South Korea's Foreign Ministry said the government hoped Monday's shootings, allegedly carried out by a 23-year-old South Korean native, would not "stir up racial prejudice or confrontation."
While some focused blame only on the gunman, world opinion over U.S. gun laws was almost unanimous: Access to weapons increases the probability of shootings. There was no sympathy for the view that more guns would have saved lives by enabling students to shoot the assailant.
"We took action to limit the availability of guns and we showed a national resolve that the gun culture that is such a negative in the United States would never become a negative in our country," said Australian Prime Minister John Howard, who staked his political career on promoting tough gun laws after a gunman went on one of the world's deadliest killing sprees 11 years ago.
The tragedy in a Tasmanian tourist resort left 35 people dead. Afterward, Australia's gun laws were changed to prohibit automatic weapons and handguns and toughen licensing and storage restrictions.
Handguns are also banned in Britain _ a prohibition that forces even the country's Olympic pistol shooting team from practicing on its own soil. In Sweden, civilians can acquire firearm permits only if they have a hunting license or are members of a shooting club and have no criminal record. In Italy, people must have a valid reason for wanting one. Firearms are forbidden for private Chinese citizens.
Still, leaders from Britain, Germany, Mexico, China, Afghanistan and France stopped short of criticizing President Bush or U.S. gun laws when they offered sympathies to the families of Monday's victims.
Editorials were less diplomatic."Only the names change _ And the numbers," read a headline in the Times of London. "Why, we ask, do Americans continue to tolerate gun laws and a culture that seems to condemn thousands of innocents to death every year, when presumably, tougher restrictions, such as those in force in European countries, could at least reduce the number?"

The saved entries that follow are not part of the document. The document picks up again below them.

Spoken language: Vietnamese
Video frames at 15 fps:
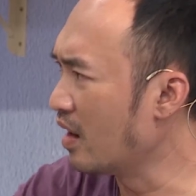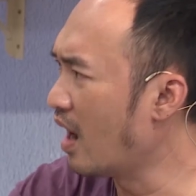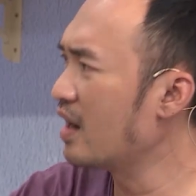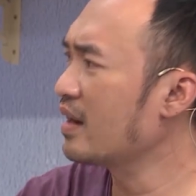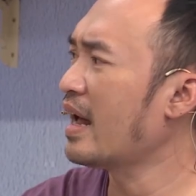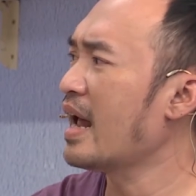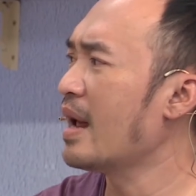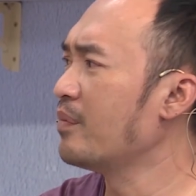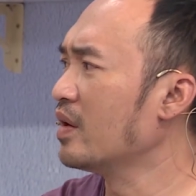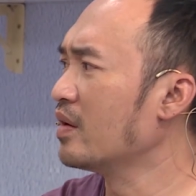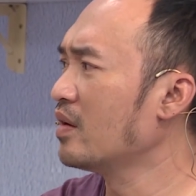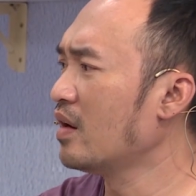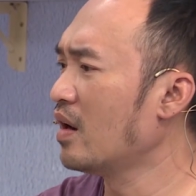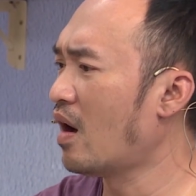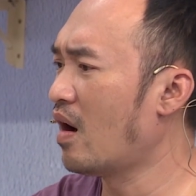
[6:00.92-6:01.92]
lớn đây em đừng
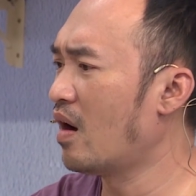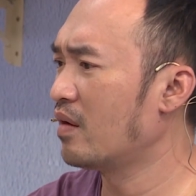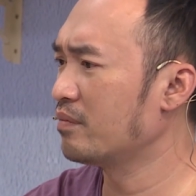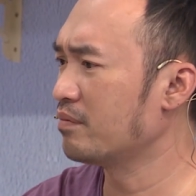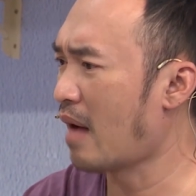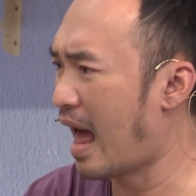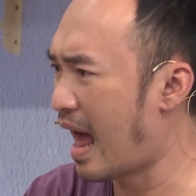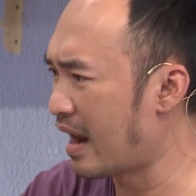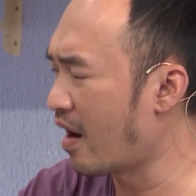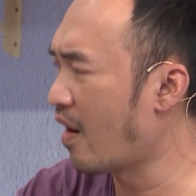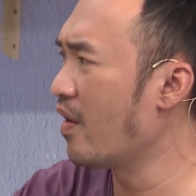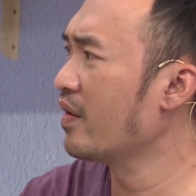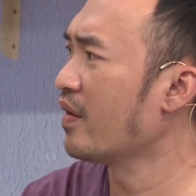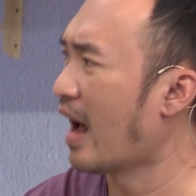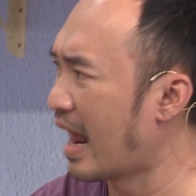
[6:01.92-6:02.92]
có lo ba
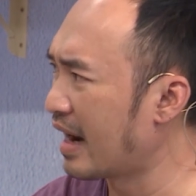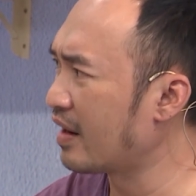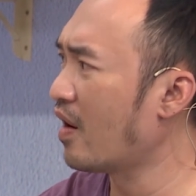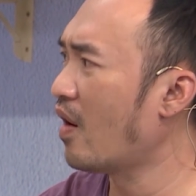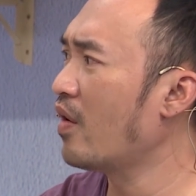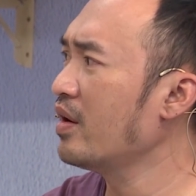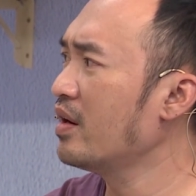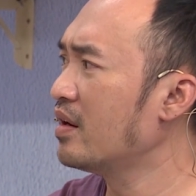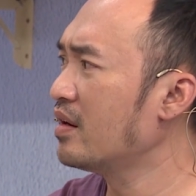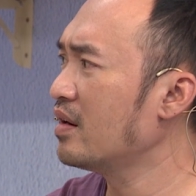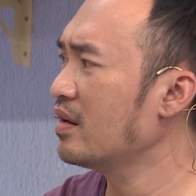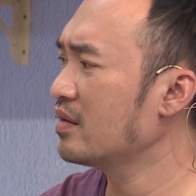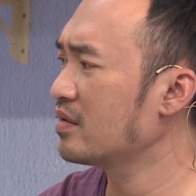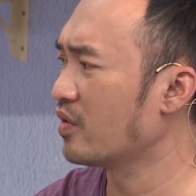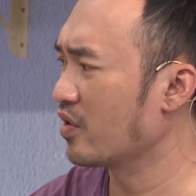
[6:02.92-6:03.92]
nói rồi anh nói
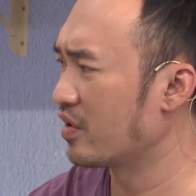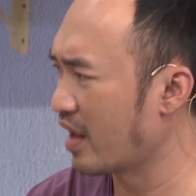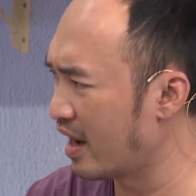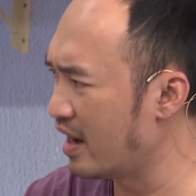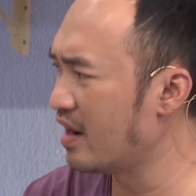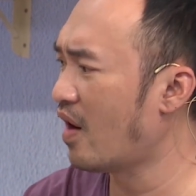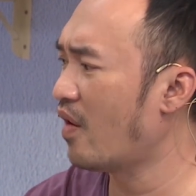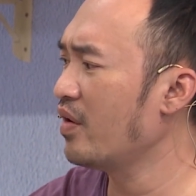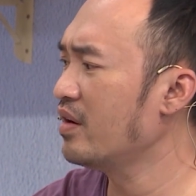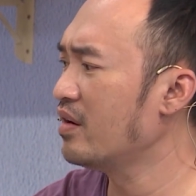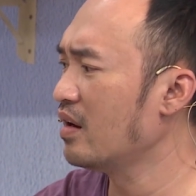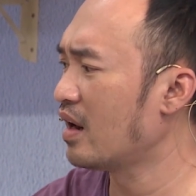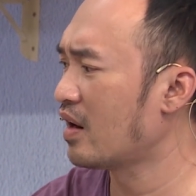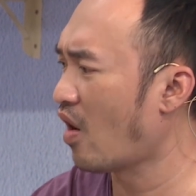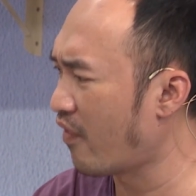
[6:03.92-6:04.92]
nữa rồi chị nói
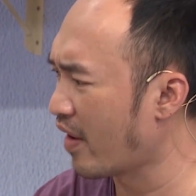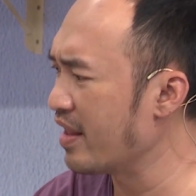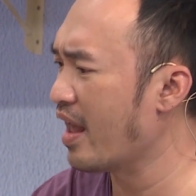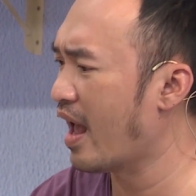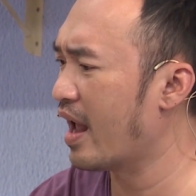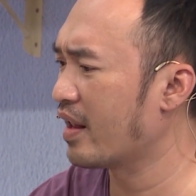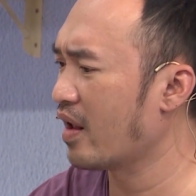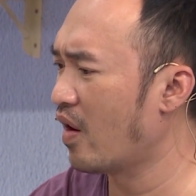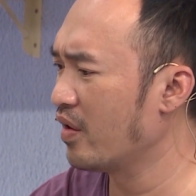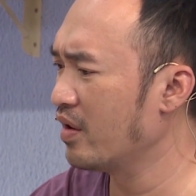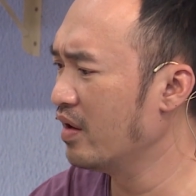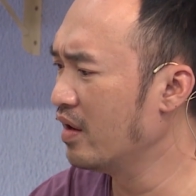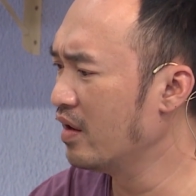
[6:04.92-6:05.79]
nữa là nó phải về thôi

The French daily Le Monde said the regularity of mass shootings across the Atlantic was a blotch on America's image.
"It would be unjust and especially false to reduce the United States to the image created, in a recurrent way, from the bursts of murderous fury that some isolated individuals succumb to. But acts like this are rare elsewhere, and tend to often disfigure the 'American dream.'"

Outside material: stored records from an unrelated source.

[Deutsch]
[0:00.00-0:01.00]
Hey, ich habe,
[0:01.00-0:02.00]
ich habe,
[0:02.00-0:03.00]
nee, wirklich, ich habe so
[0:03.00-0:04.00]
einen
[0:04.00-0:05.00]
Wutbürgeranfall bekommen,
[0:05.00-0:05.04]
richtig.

Britain's 46 homicides involving firearms last year was the lowest since the late 1980s. New York City, with 8 million people compared to 53 million in England and Wales, recorded 590 homicides last year.
In Italy, there are three types of licenses for gun ownership: for personal safety, target practice and skeet shooting, and hunting. Authorization is granted by the police. To obtain a gun for personal safety, the owner must be an adult and have a "valid" reason.
Italy's leading daily Corriere della Sera's main story on the shootings was an opinion piece entitled "Guns at the Supermarket" _ a critical view of the U.S. gun lobby and the ease with which guns can be purchased. State-run RAI radio also discussed at length what it said were lax standards for gun ownership in the United States.